As importações líquidas de ouro da China totalizaram 152 toneladas em junho, de acordo com os dados mais recentes disponíveis, um ligeiro aumento de 2 toneladas em relação ao mês anterior, mas o maior volume desde março de 2024. Ao longo do primeiro semestre, a China importou 764 toneladas de ouro, um aumento de 138% em relação ao ano anterior, refletindo as fortes compras para investimento durante o período.
A China ocupa a 6ª posição entre os países e organizações com mais reservas de ouro do mundo. Portugal está no 17º lugar com 382,7 toneladas segundo os últimos números do Conselho Mundial do Ouro.
Já os ETFs de ouro chineses atraíram entradas de 5 mil milhões de renminbi (RMB) (744 milhões de dólares) em julho, revertendo as saídas significativas dos meses anteriores. As entradas expressivas elevaram o património total sob gestão (AUM) dos ETFs de ouro chineses em 3%, para 250 mil milhões de renminbi (RMB) (37 mil milhões de dólares). Em termos de tonelagem, as reservas aumentaram 5 toneladas, para 282 toneladas.
Em julho, o interesse dos investidores foi impulsionado pela persistente incerteza geopolítica, pela fraqueza das ações e pela acumulação contínua de ouro pelo Banco Popular da China. Ao mesmo tempo, o aumento da participação de investidores institucionais, num contexto de estabilização do preço do ouro, também sustentou a procura durante o mês.

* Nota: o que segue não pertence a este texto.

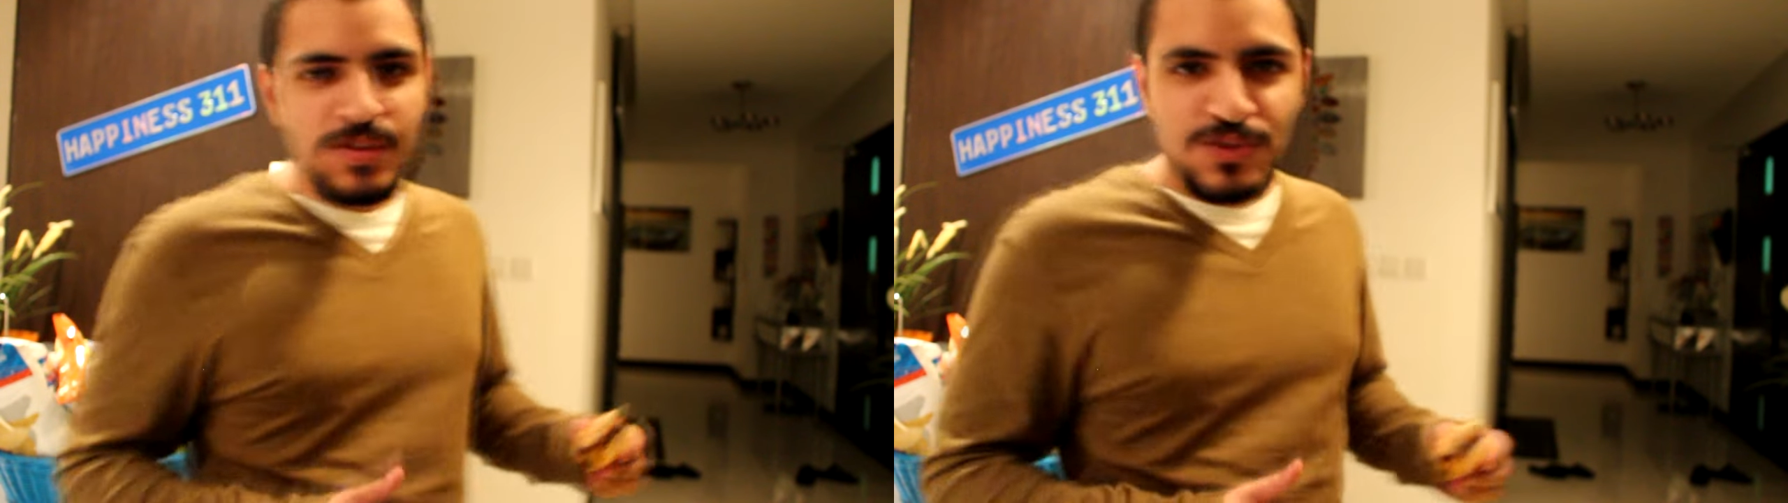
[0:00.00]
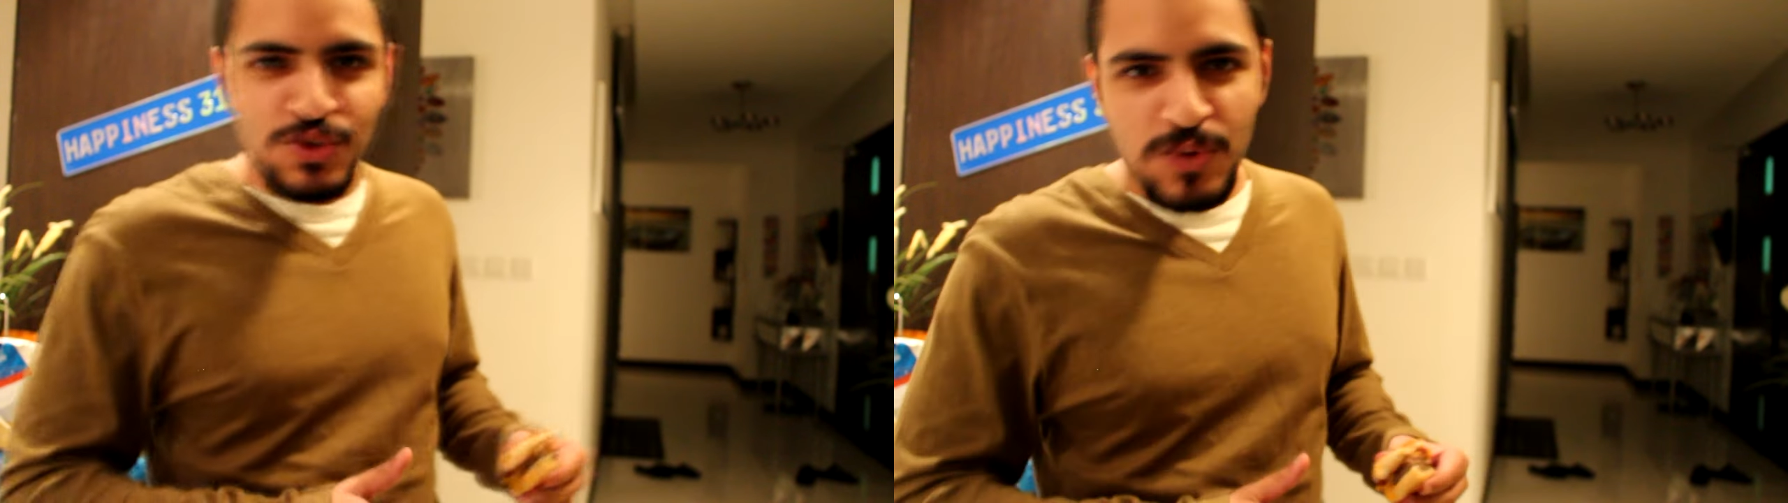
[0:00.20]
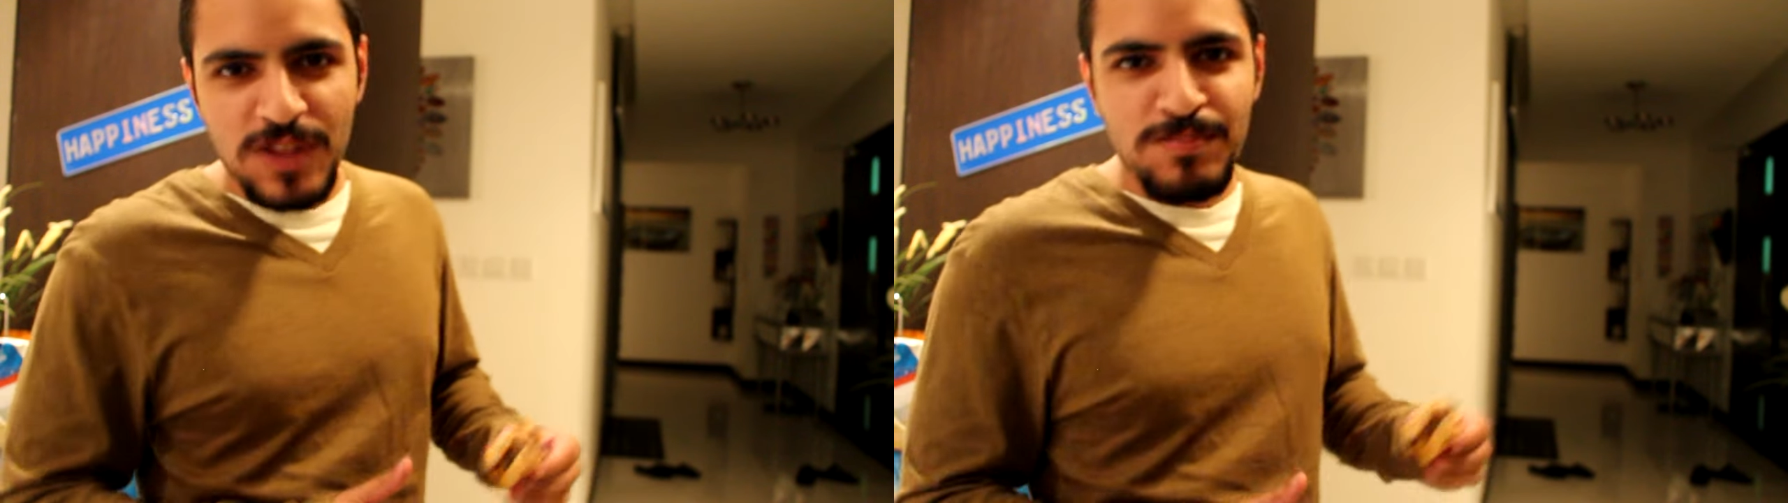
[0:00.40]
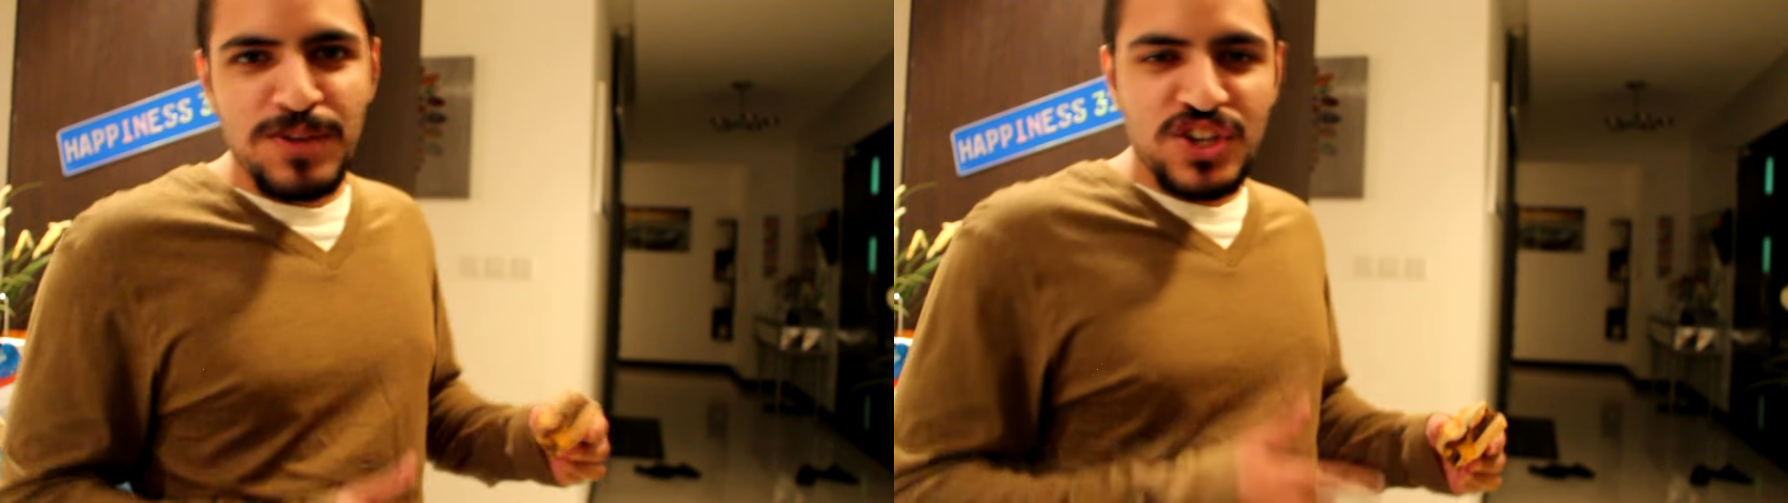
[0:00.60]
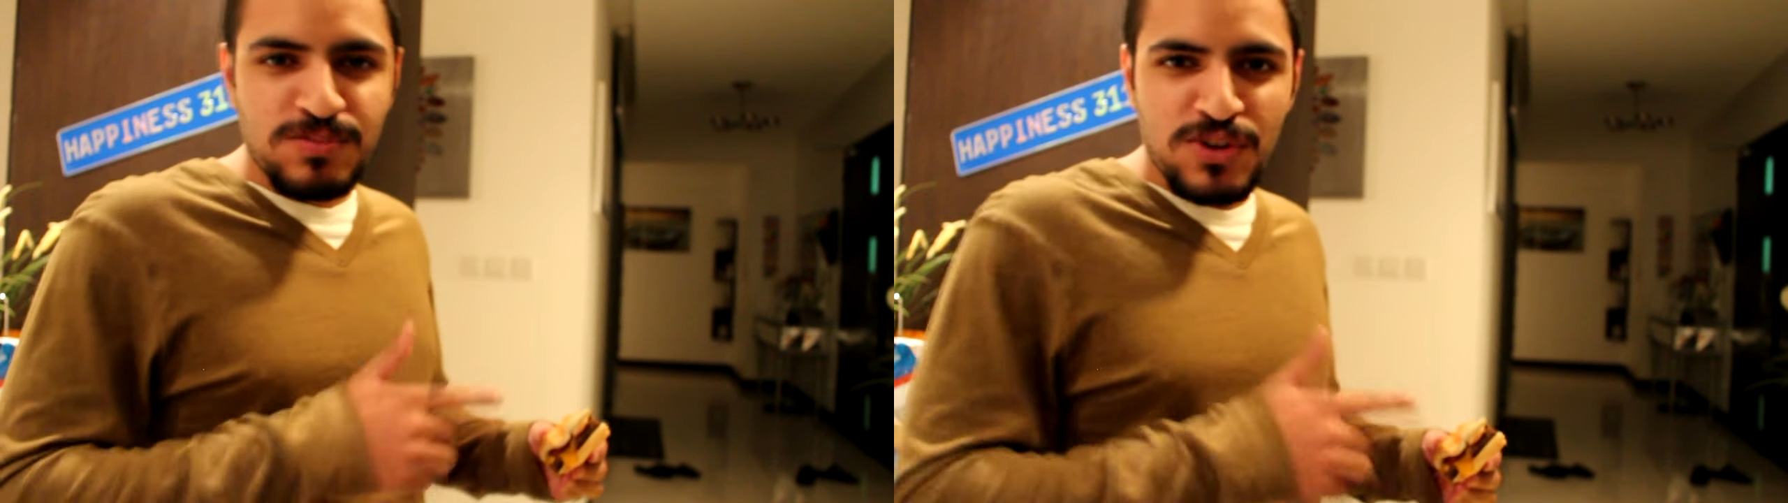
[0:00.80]
this is one of
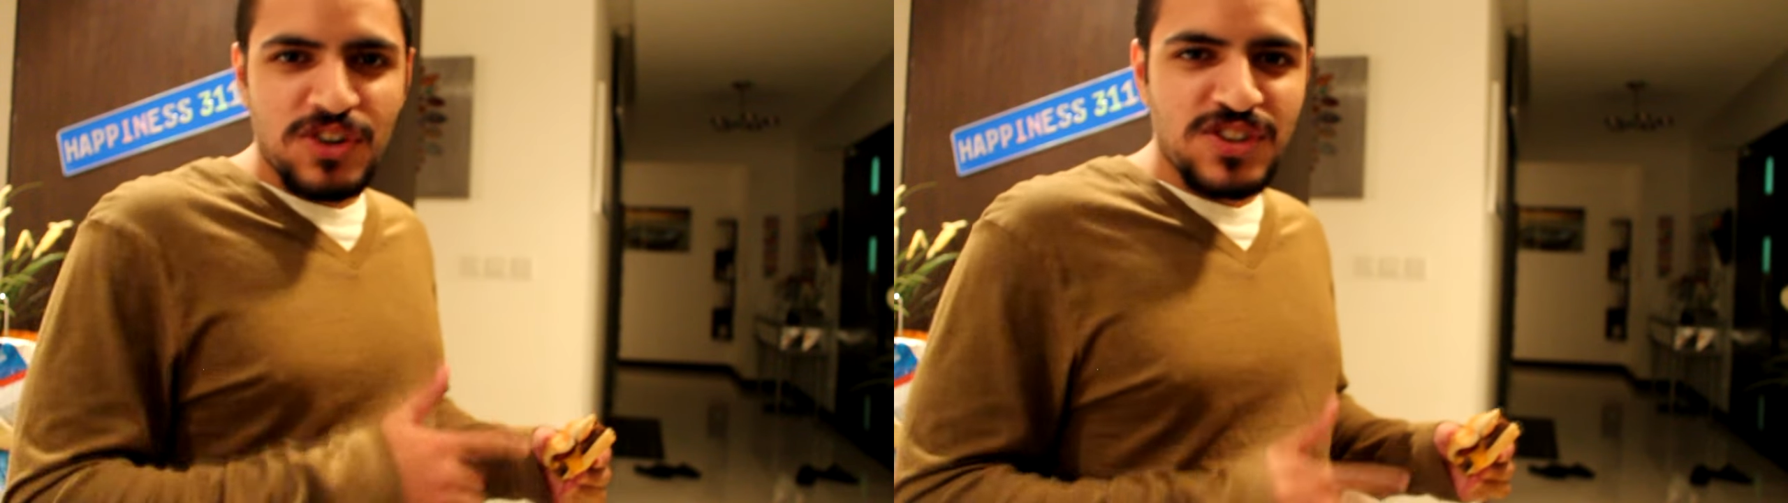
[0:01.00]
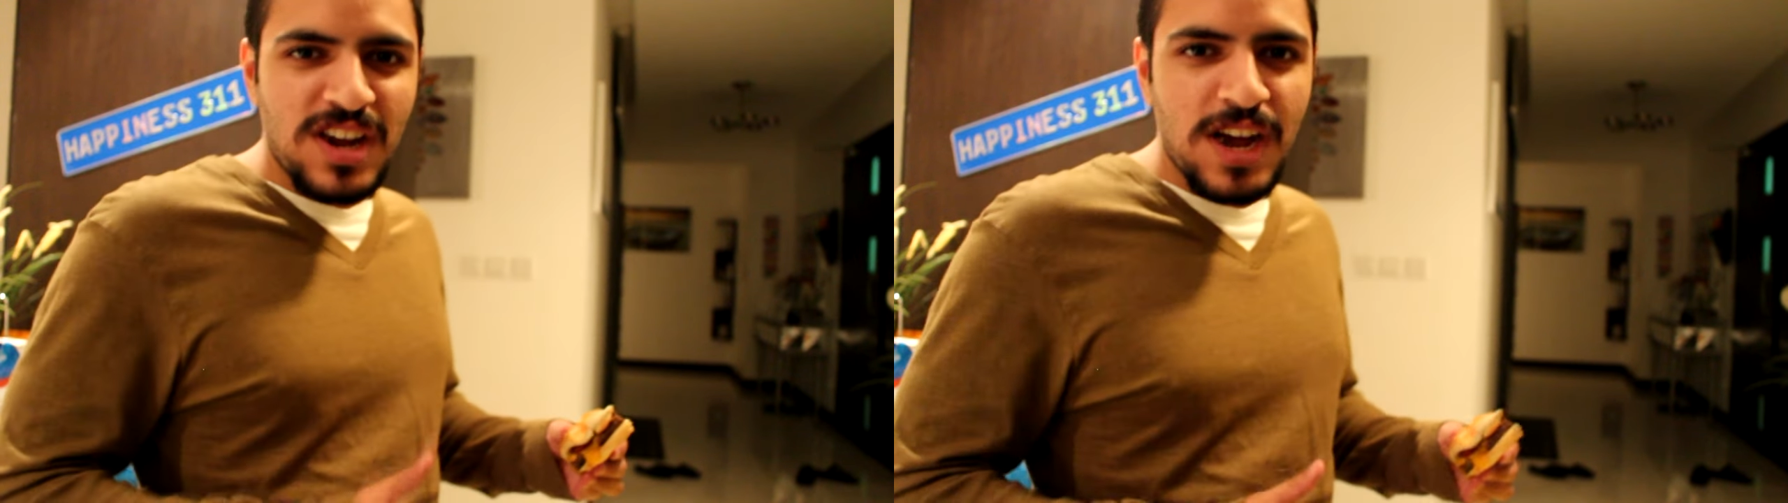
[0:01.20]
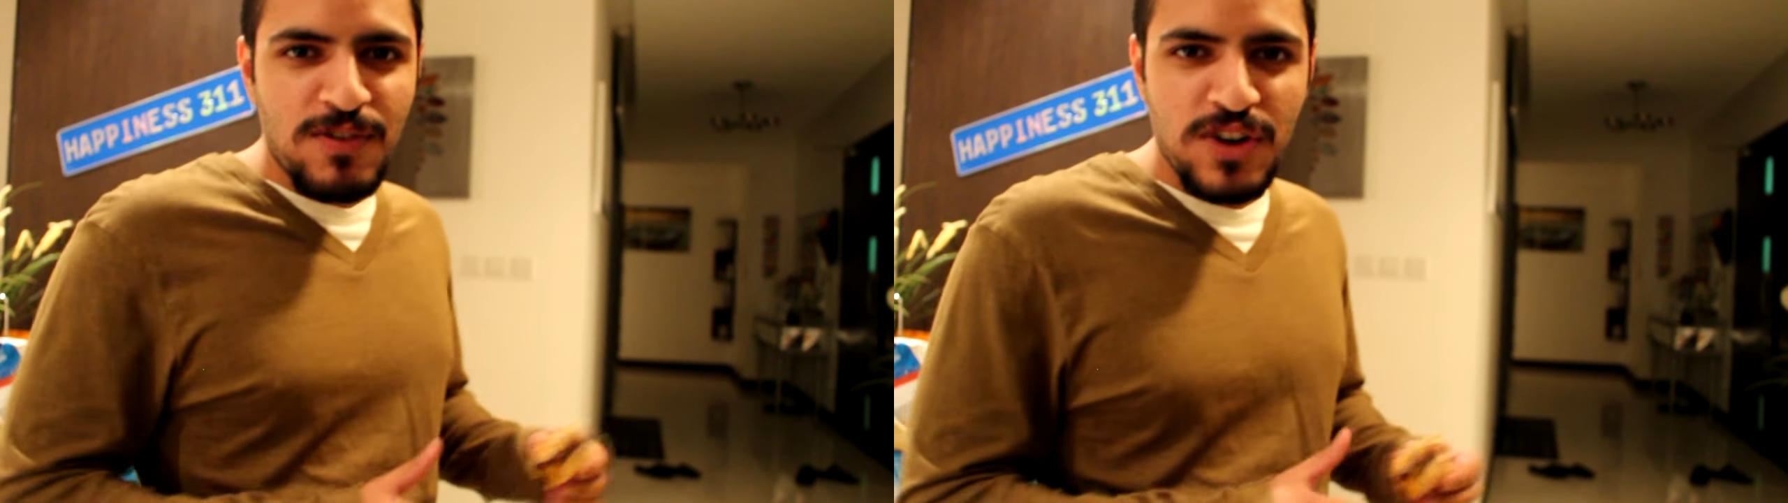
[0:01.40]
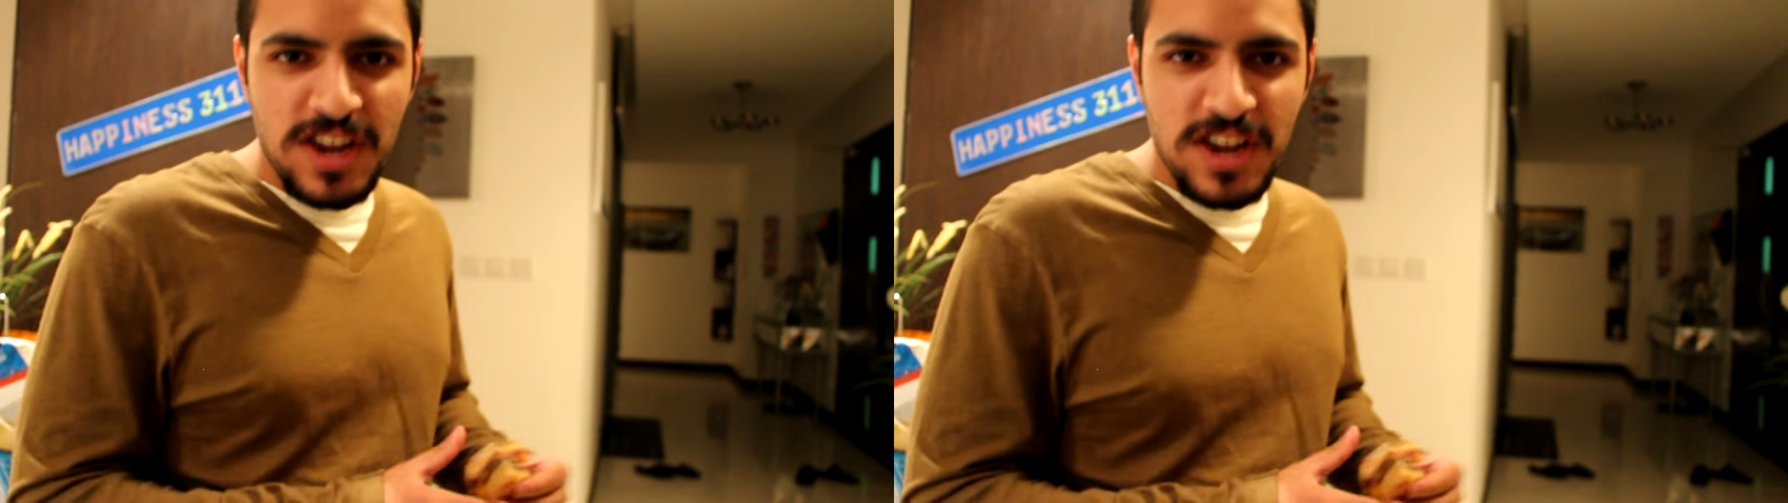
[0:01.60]
the best burgers I ever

Apesar das saídas de capital em maio e junho, os ETFs de ouro chineses atraíram 45 mil milhões de renminbi (RMB) (6,3 mil milhões de dólares e 34 toneladas) entre janeiro e julho, o segundo melhor desempenho acumulado no ano, refletindo o aumento da participação institucional e maiores alocações num contexto de diversas incertezas.
O Conselho Mundial do Ouro realça que, “até ao momento, em agosto, os ETFs de ouro chineses acumularam cerca de 8 toneladas, com entradas de capital praticamente diárias ao longo do mês, impulsionadas principalmente pela forte valorização do ouro”.